The answer must be an exact copy of the lines from the one with "[0:01.20-0:01.40]" through the final line of the records below, with no pictures.

###

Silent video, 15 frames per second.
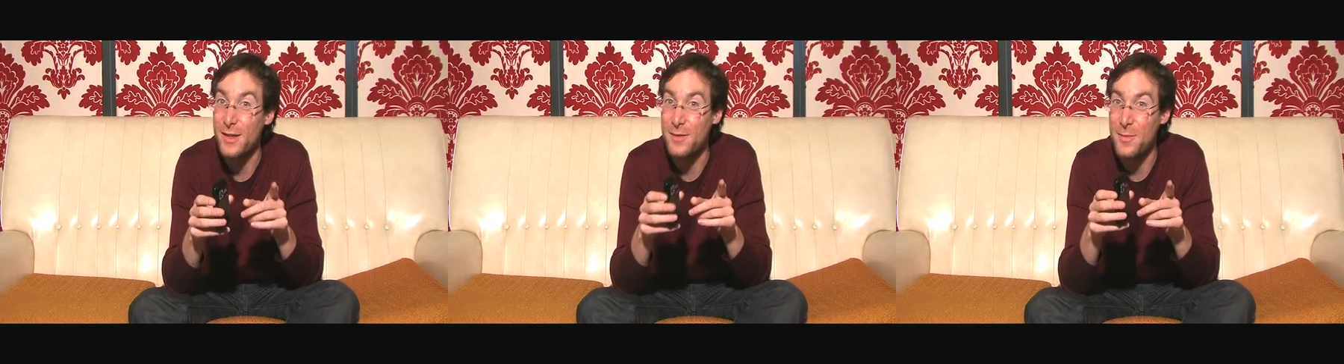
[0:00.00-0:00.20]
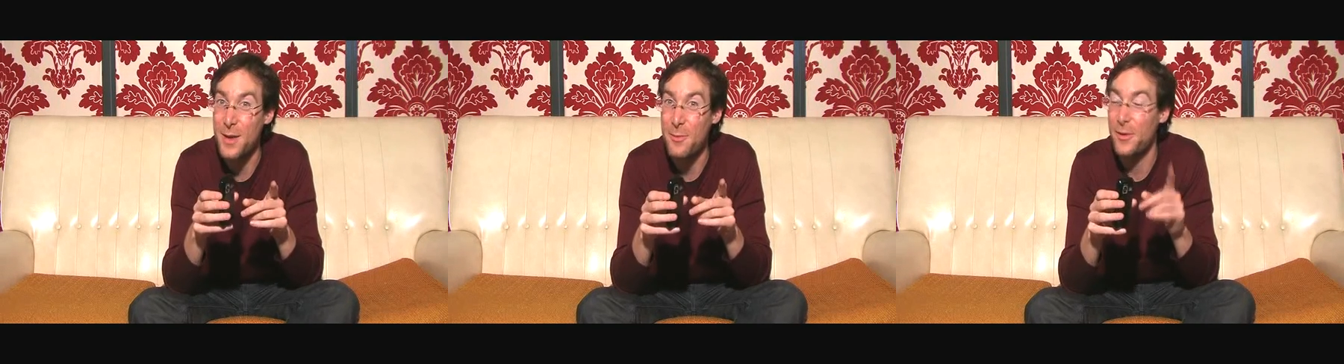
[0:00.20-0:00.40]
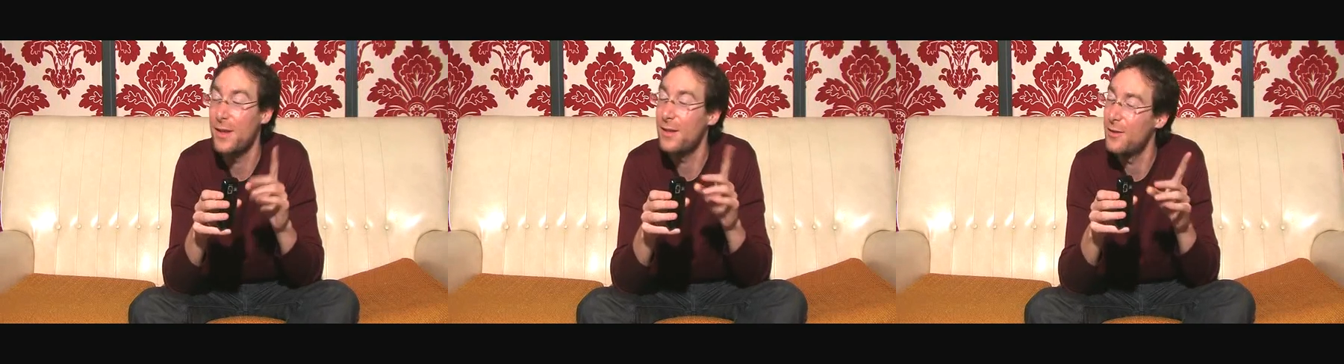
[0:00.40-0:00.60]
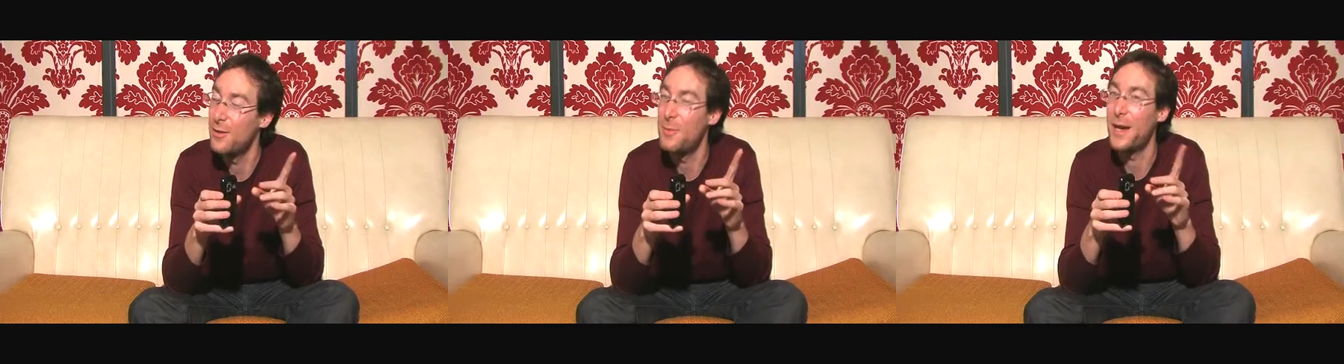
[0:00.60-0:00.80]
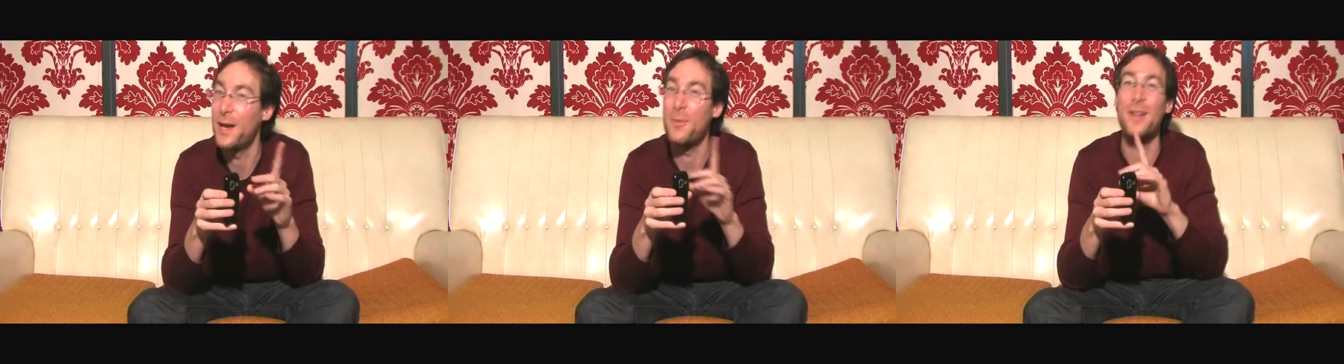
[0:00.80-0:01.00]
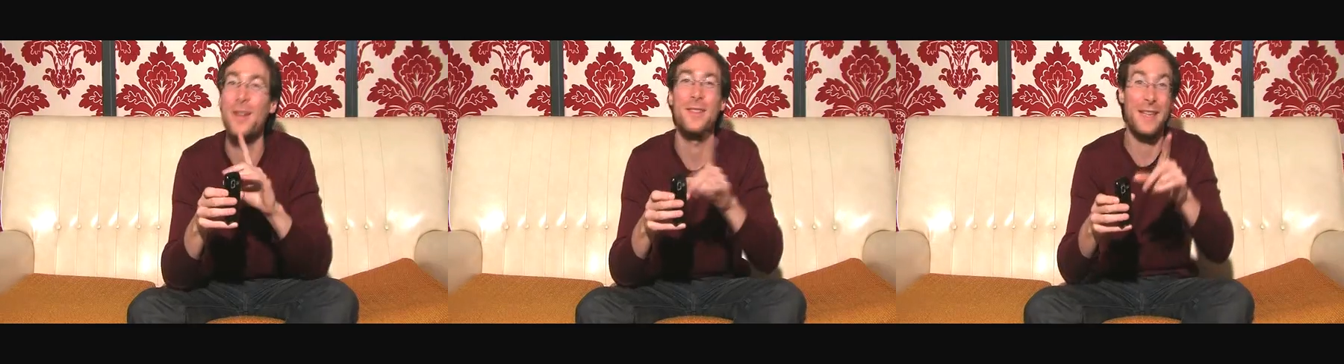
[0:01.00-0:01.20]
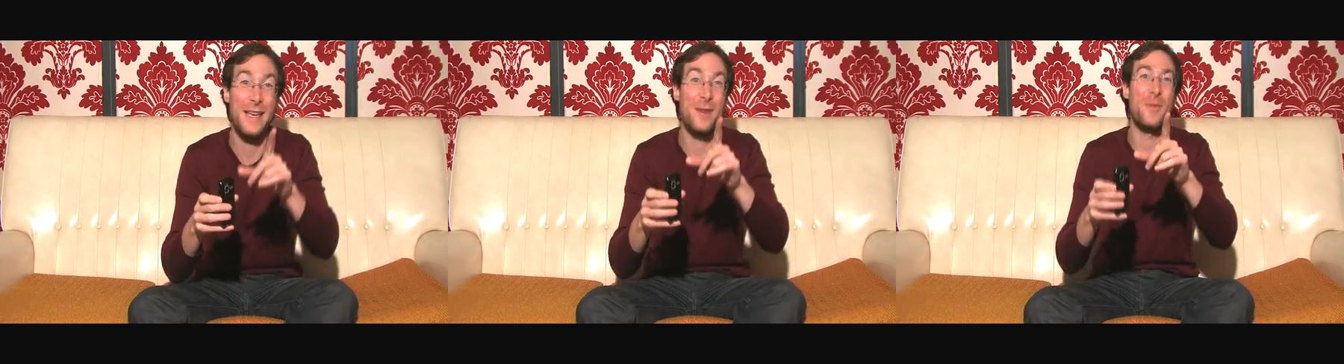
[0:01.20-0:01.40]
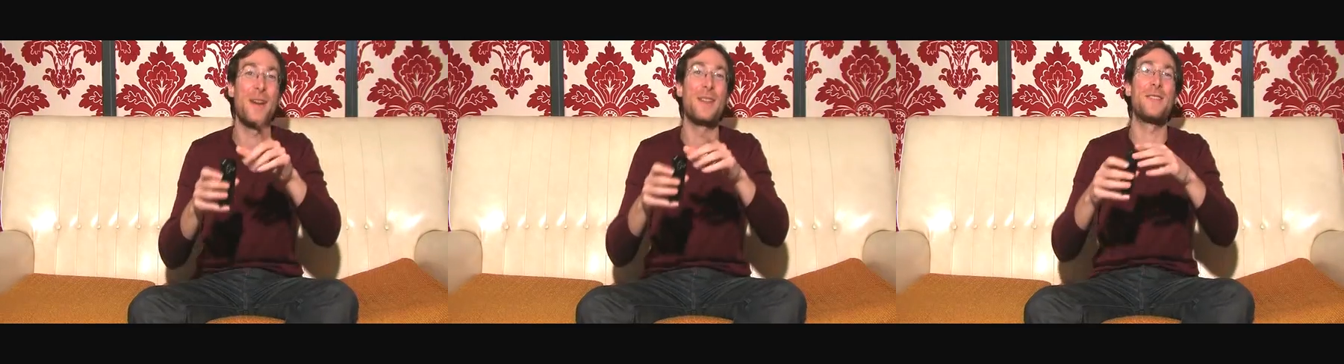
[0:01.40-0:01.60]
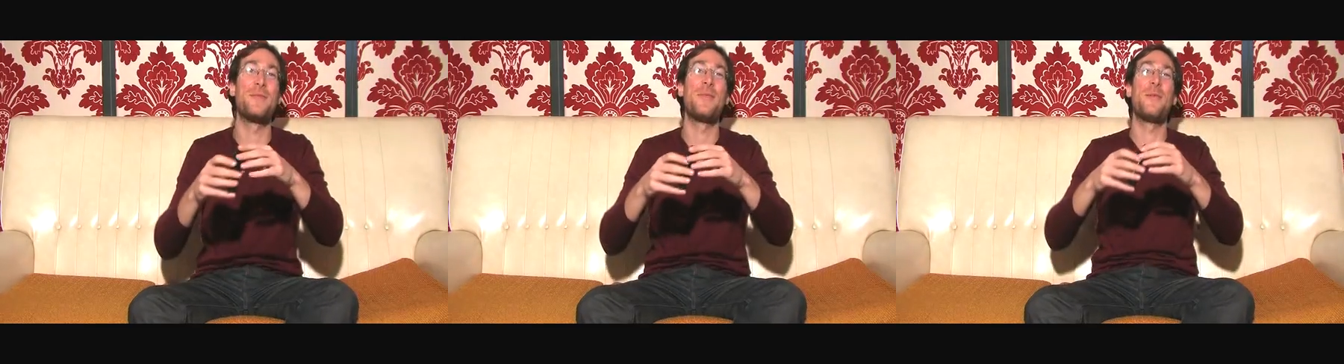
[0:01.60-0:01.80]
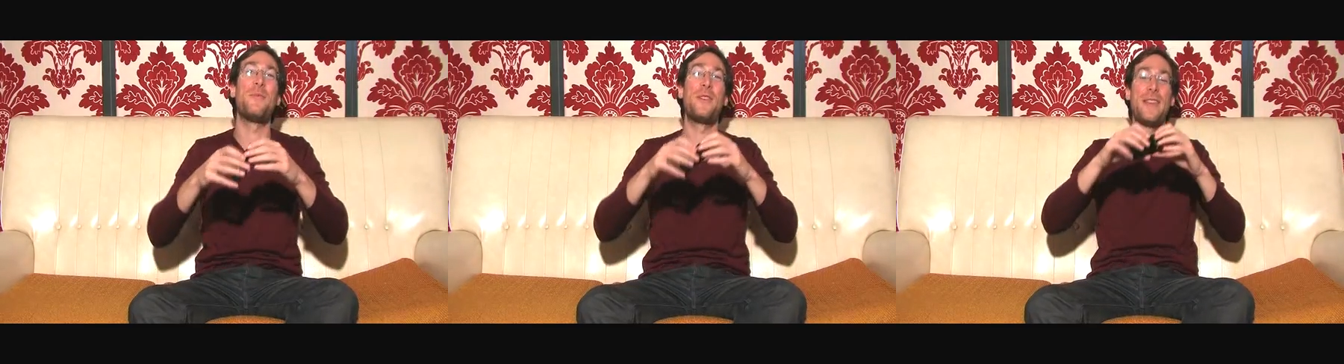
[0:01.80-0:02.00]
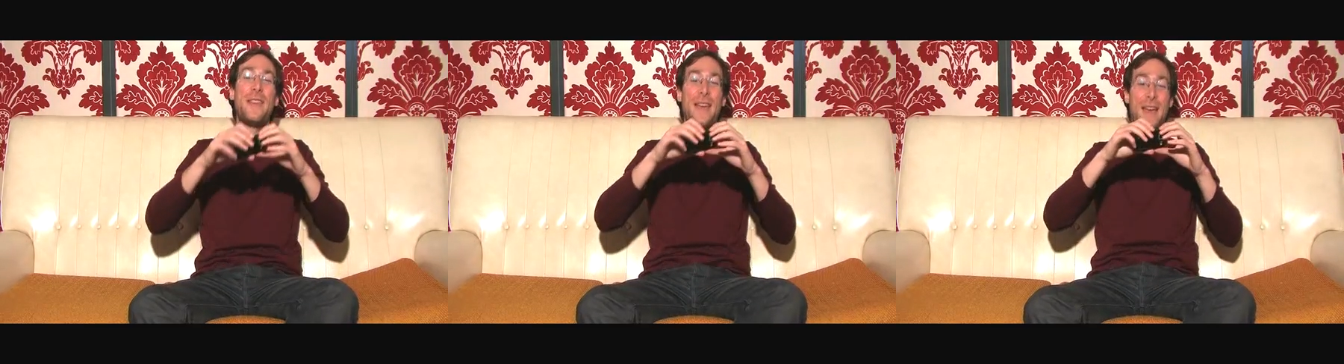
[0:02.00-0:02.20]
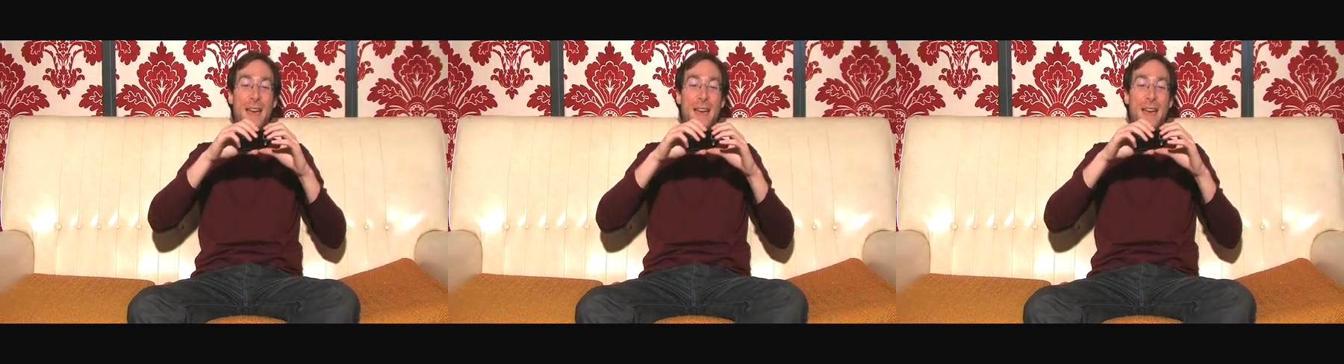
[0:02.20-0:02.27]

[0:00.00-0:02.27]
of memory, not megabytes, gigabytes of memory.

###

= Exercise solution =
[0:01.20-0:01.40]
[0:01.40-0:01.60]
[0:01.60-0:01.80]
[0:01.80-0:02.00]
[0:02.00-0:02.20]
[0:02.20-0:02.27]

[0:00.00-0:02.27]
of memory, not megabytes, gigabytes of memory.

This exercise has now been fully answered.